Constitutional contradictions, by Ken Burrows: Freethought Views November 2018

Constitutional contradictions

By Ken Burrows

 

Our Founders created the U.S. Constitution to be a secular document, consistent with their intent to keep religion and government separate. Its references to religion are limited to a ban on requiring a religious test for public office (Article VI) and a directive that government neither establish religion nor prohibit its practice (First Amendment). By contrast, most state constitutions depart from the Founders’ example by weaving religion into their wording.

 

At the extreme, and in direct violation of the federal Constitution, eight state constitutions to this day contain language requiring that one must believe in God to hold public office. The South Carolina constitution’s language is typical, stating: “No person who denies the existence of a Supreme Being shall hold any office under this Constitution.” And while such required God-belief has been properly tossed out by courts as unconstitutional when it’s been challenged, this has not led the involved states to excise the offending language from their constitutions.

 

The states’ ignoring of separationist principles is also seen in a more subtle but more widespread form as almost all state constitutions invoke God in their preambles. Colorado’s preamble, for example, opens with “We, the people of Colorado, with profound reverence for the Supreme Ruler of the Universe . . .” In preambles “we” is taken to imply all the state’s citizens as a group. But recent surveys by the Pew Research Center reveal that approximately 25% of Americans are religiously unaffiliated, identifying as atheist, agnostic or “nothing in particular.” Close to 40% of these “nones” say specifically they don’t believe in God. So invoking God in these preambles expresses a falsehood for a substantial percentage of “we” who do not acknowledge a “Supreme Ruler” or any other religious agent.
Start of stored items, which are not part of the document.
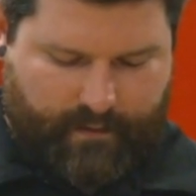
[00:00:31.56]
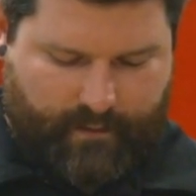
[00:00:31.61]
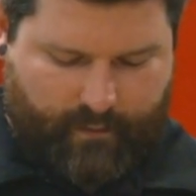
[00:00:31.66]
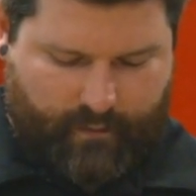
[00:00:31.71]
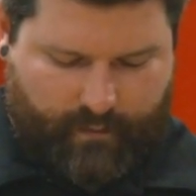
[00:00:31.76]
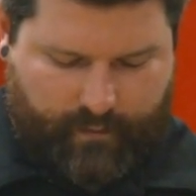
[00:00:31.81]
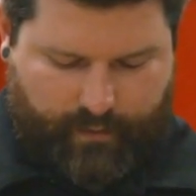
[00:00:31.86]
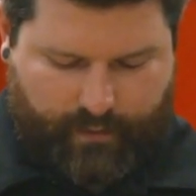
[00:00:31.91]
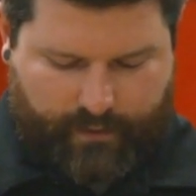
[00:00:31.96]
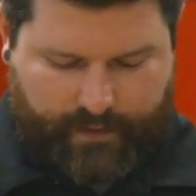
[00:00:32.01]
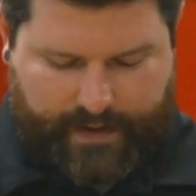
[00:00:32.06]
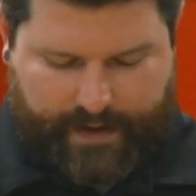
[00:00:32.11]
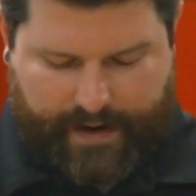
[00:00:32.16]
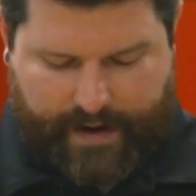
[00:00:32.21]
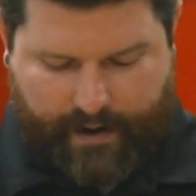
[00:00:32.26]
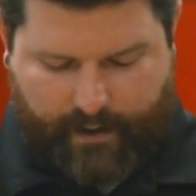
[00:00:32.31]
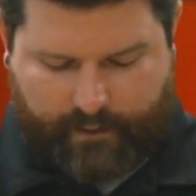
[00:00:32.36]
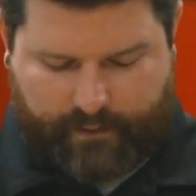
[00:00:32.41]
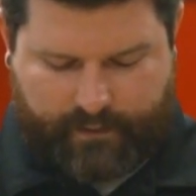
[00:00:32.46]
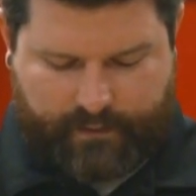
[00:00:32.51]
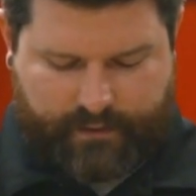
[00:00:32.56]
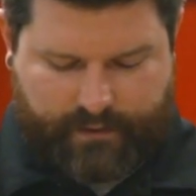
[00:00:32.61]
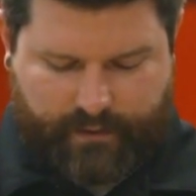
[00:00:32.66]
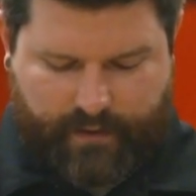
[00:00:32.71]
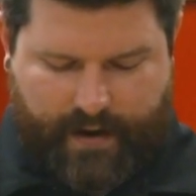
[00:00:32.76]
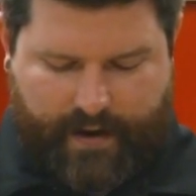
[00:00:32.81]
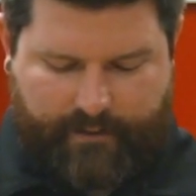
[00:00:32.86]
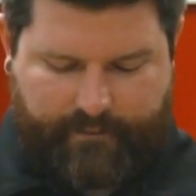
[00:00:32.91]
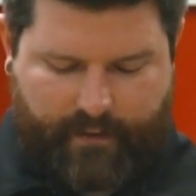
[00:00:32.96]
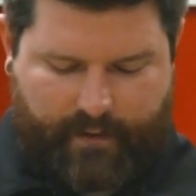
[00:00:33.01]
we'll pull that out. You do
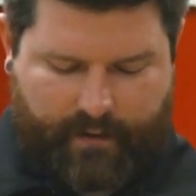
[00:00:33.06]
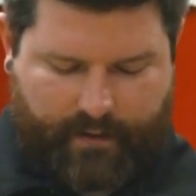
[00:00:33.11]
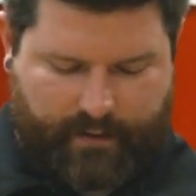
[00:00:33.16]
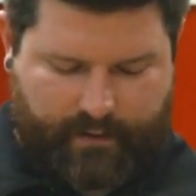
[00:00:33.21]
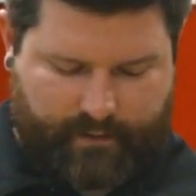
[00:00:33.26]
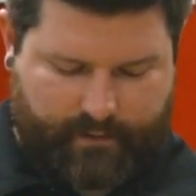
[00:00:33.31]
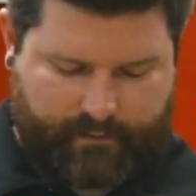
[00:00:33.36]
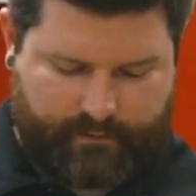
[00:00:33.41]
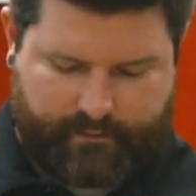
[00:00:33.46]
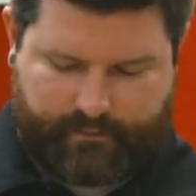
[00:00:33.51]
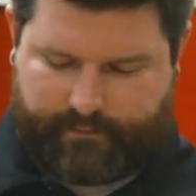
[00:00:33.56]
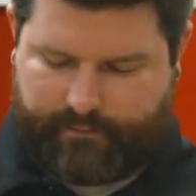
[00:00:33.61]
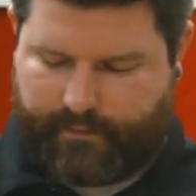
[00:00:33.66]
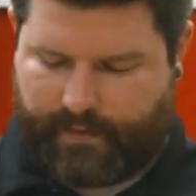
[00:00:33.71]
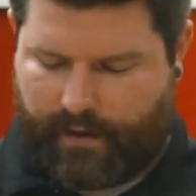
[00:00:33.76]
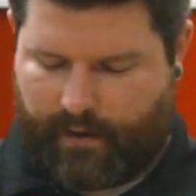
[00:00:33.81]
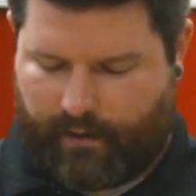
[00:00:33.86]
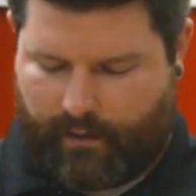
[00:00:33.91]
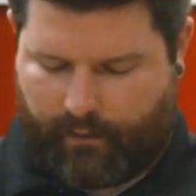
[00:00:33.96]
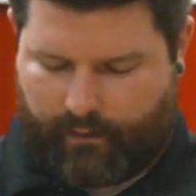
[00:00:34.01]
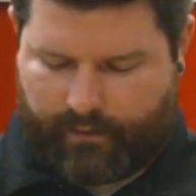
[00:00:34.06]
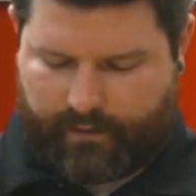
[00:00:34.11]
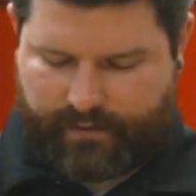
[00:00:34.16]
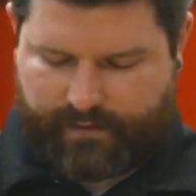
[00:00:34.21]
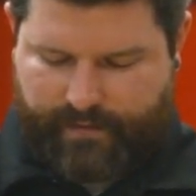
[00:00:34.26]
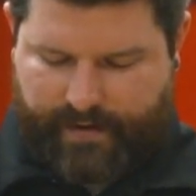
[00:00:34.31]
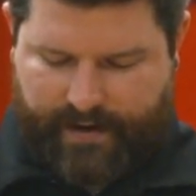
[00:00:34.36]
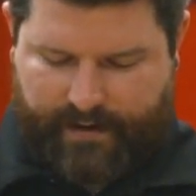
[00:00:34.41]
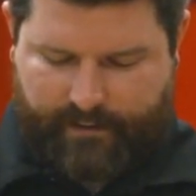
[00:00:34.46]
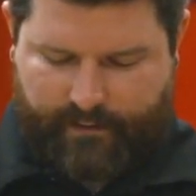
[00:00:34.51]
have a
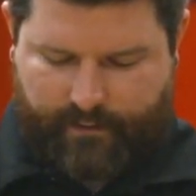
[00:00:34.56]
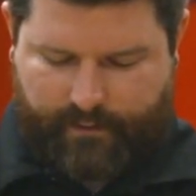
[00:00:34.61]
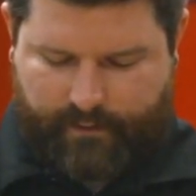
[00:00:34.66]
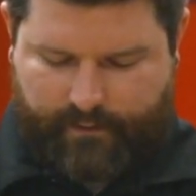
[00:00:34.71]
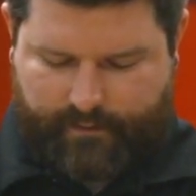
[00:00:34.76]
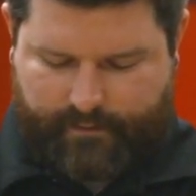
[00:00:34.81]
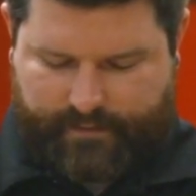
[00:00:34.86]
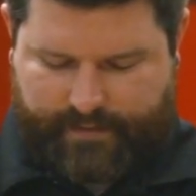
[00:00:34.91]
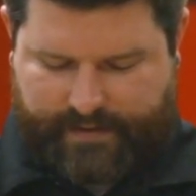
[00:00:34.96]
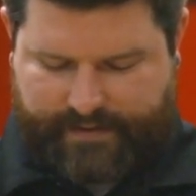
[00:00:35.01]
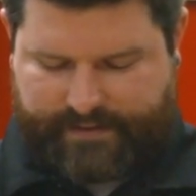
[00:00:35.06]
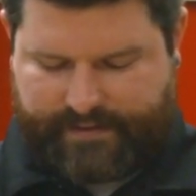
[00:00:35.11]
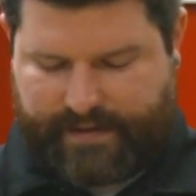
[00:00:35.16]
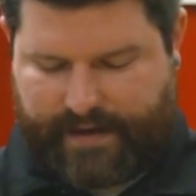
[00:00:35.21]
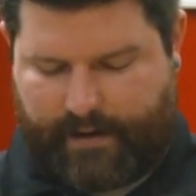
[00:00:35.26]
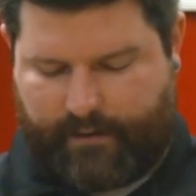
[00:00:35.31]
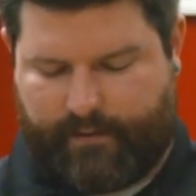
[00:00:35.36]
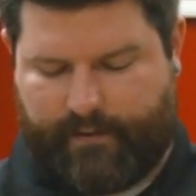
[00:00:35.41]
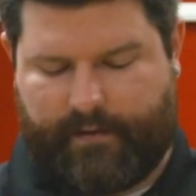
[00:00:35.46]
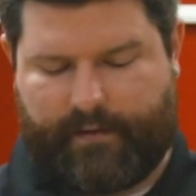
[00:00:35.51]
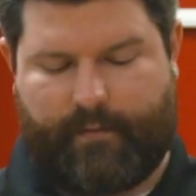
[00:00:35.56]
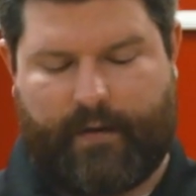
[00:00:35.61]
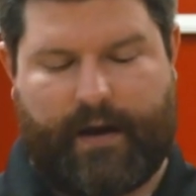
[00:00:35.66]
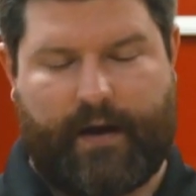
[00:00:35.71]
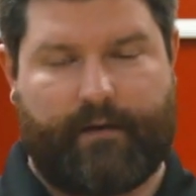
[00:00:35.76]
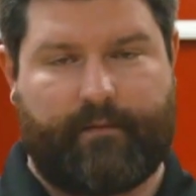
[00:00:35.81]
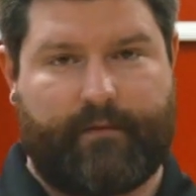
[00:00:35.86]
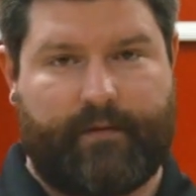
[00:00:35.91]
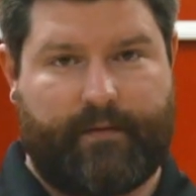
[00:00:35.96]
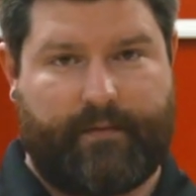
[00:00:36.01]
owner's manual that's down in the
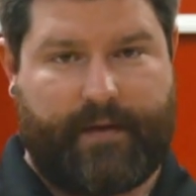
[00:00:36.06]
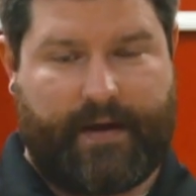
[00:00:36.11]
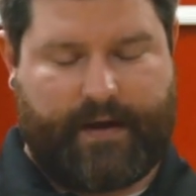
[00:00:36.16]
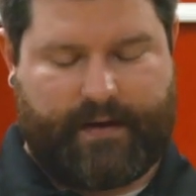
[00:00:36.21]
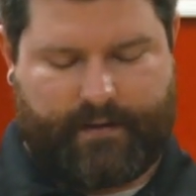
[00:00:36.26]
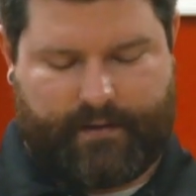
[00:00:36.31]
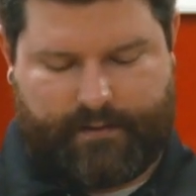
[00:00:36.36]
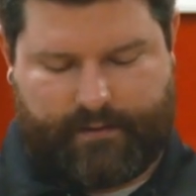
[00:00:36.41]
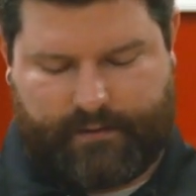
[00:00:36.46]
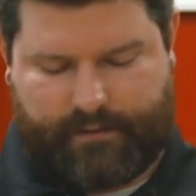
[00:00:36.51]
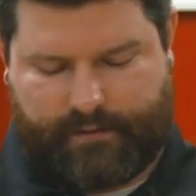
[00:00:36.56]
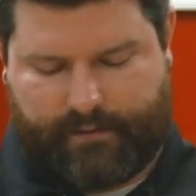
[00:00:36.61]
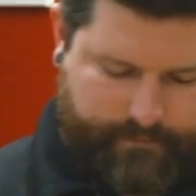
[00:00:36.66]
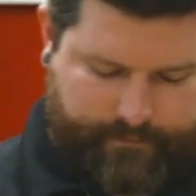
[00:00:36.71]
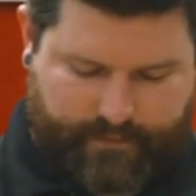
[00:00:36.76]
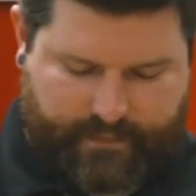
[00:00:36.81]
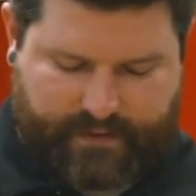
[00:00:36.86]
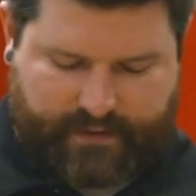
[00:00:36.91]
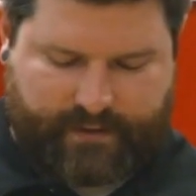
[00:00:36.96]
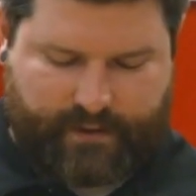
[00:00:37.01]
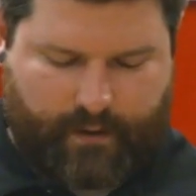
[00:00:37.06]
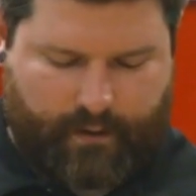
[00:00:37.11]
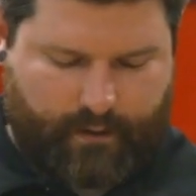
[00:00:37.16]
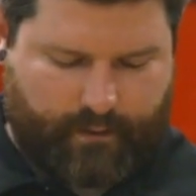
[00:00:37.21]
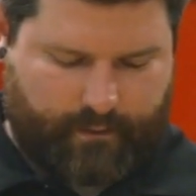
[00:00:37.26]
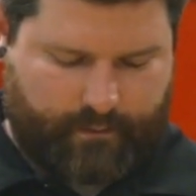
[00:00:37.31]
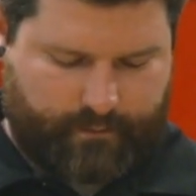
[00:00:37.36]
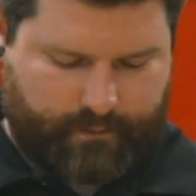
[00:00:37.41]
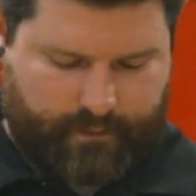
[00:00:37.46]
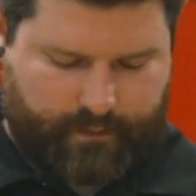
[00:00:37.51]
bottom of the package.
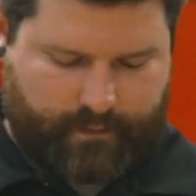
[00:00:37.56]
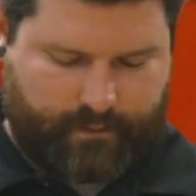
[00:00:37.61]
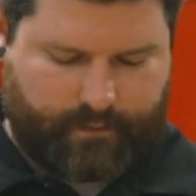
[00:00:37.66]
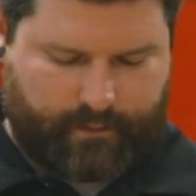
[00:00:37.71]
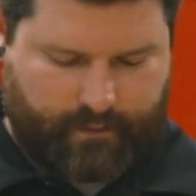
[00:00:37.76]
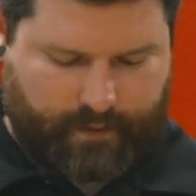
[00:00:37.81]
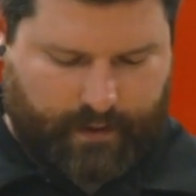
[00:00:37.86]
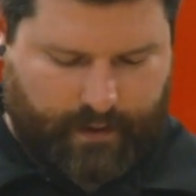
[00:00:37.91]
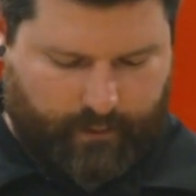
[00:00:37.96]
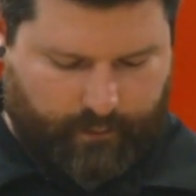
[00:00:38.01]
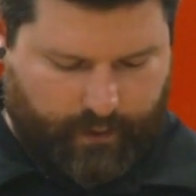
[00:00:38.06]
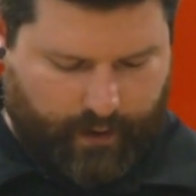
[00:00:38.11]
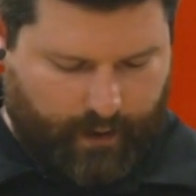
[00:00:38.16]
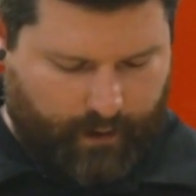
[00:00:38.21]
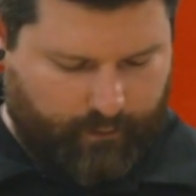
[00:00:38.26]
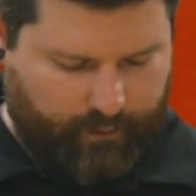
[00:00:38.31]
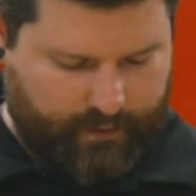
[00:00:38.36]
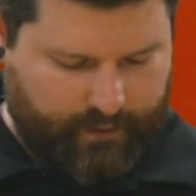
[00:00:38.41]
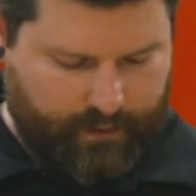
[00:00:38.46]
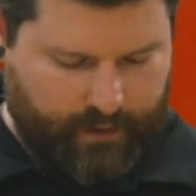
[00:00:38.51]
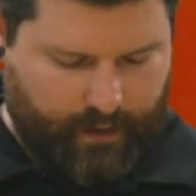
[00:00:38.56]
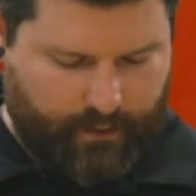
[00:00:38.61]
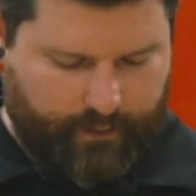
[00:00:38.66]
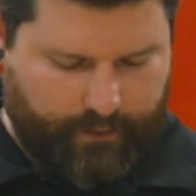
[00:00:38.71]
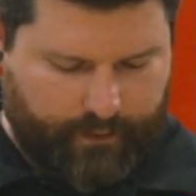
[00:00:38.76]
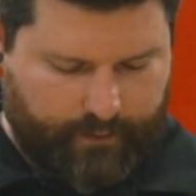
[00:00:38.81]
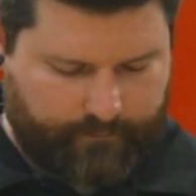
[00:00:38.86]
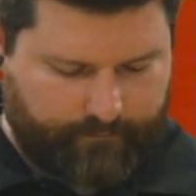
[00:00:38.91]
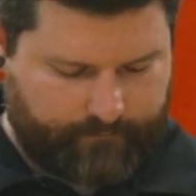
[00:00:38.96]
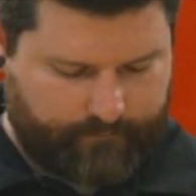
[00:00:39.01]
So here we are with the
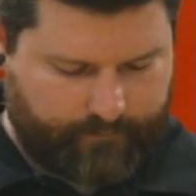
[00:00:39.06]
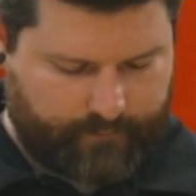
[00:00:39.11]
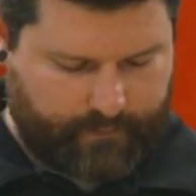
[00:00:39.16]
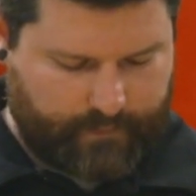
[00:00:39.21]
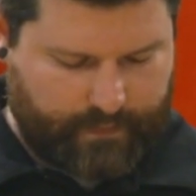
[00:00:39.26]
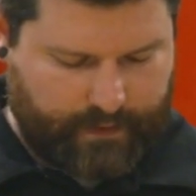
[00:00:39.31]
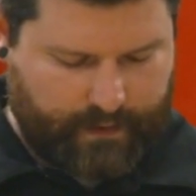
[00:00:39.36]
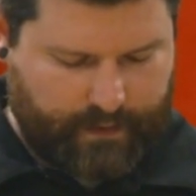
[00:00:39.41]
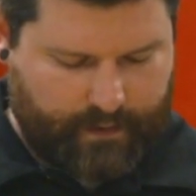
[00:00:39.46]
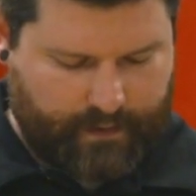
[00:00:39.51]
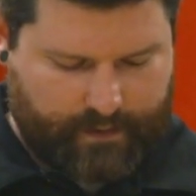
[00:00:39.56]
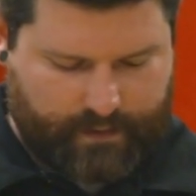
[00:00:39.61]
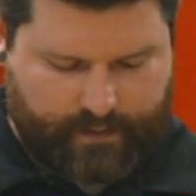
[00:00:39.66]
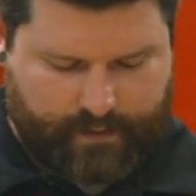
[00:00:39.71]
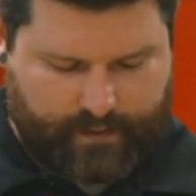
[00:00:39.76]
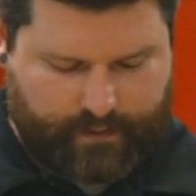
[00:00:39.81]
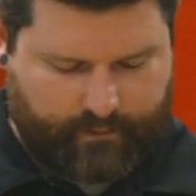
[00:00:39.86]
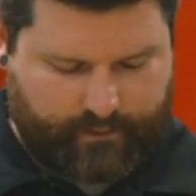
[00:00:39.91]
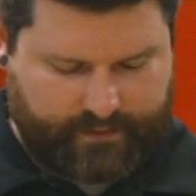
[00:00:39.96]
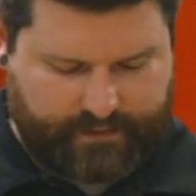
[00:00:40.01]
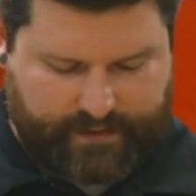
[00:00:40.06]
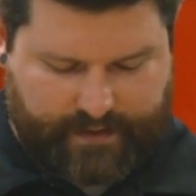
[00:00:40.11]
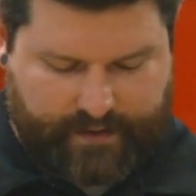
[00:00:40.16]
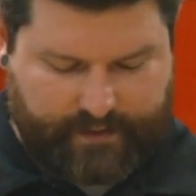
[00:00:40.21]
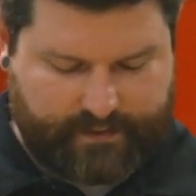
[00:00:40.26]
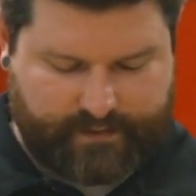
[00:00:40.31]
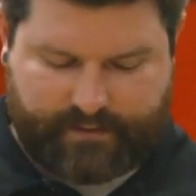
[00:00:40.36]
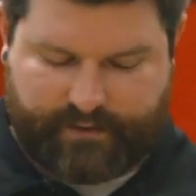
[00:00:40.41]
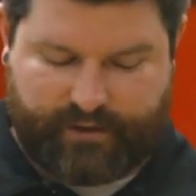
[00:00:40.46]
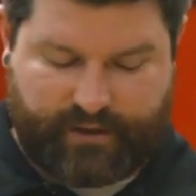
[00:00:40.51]
loader. Once
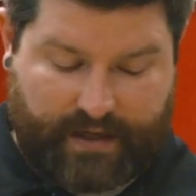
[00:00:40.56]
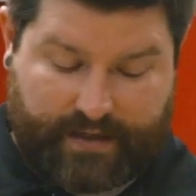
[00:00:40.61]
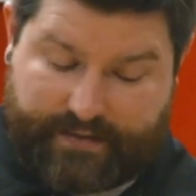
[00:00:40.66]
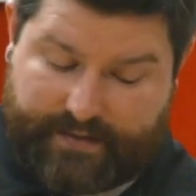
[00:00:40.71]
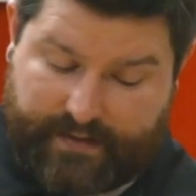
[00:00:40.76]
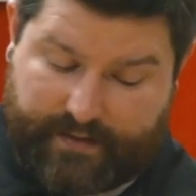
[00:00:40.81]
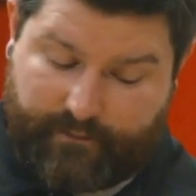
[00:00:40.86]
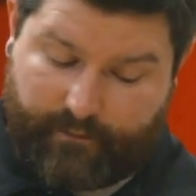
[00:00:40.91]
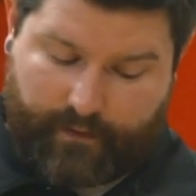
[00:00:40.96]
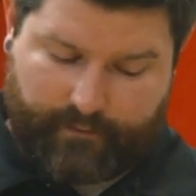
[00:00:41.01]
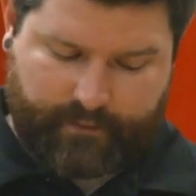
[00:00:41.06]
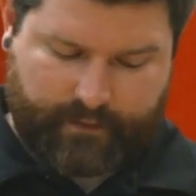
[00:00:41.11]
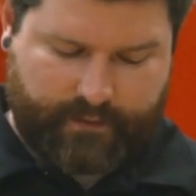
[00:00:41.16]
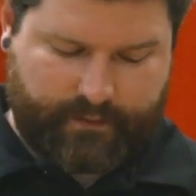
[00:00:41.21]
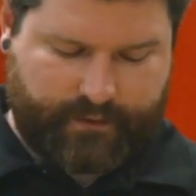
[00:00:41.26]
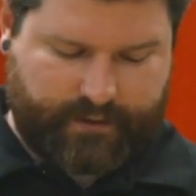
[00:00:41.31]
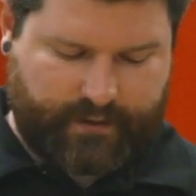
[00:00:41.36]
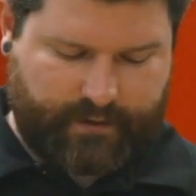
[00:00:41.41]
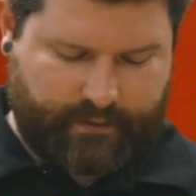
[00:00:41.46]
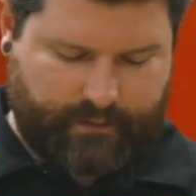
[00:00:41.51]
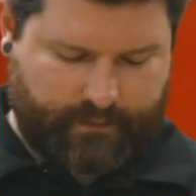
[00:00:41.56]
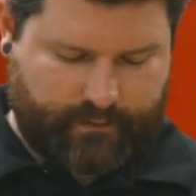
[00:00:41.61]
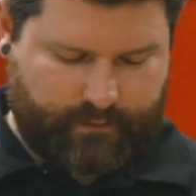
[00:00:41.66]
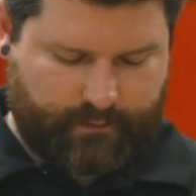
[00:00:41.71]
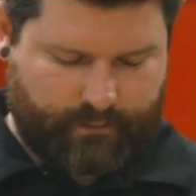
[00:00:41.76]
again, it's JT Revolution.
A God-praising preamble does not speak for them, even though it is their constitution too.

 

Serious ramifications can ensue as a result of states’ disregard for separating religion and government. In the early 1960s Roy Torcaso was denied a notary public appointment because, as an atheist, he refused to state belief in God as required by the Maryland constitution. Two tiers of courts rejected his claim that his constitutional rights were being violated, but a unanimous Supreme Court ultimately sided with Torcaso, with Justice Hugo Black writing that “neither a State nor the Federal Government can constitutionally force a person to profess a belief or disbelief in any religion.” More recently, in the 1990s, atheist Herb Silverman of South Carolina had to go through a similar court suit to get his notary license approved. And yet the state still retains in its constitution a belief-in-God requirement to hold public office.

 

There are, additionally, pivotal matters of perception at stake. Having a religious premise in a prominent document like a constitution assumes religiosity is the norm for all and implies the state’s nonreligious citizens are an excludable group. This assumed religiosity feeds prejudicing myths such as seeing the nonreligious as less ethical than their religious neighbors, less honorable as citizens, less deserving of public office. It exacerbates divisiveness and accepts—even promotes—unequal treatment based on what a person religiously believes or disbelieves.

 

These are exactly the ills our Founders took decisive steps to avoid by explicitly separating religion from government. Unfortunately most state constitutions ignored that history when written and to this day still contradict that all-important principle.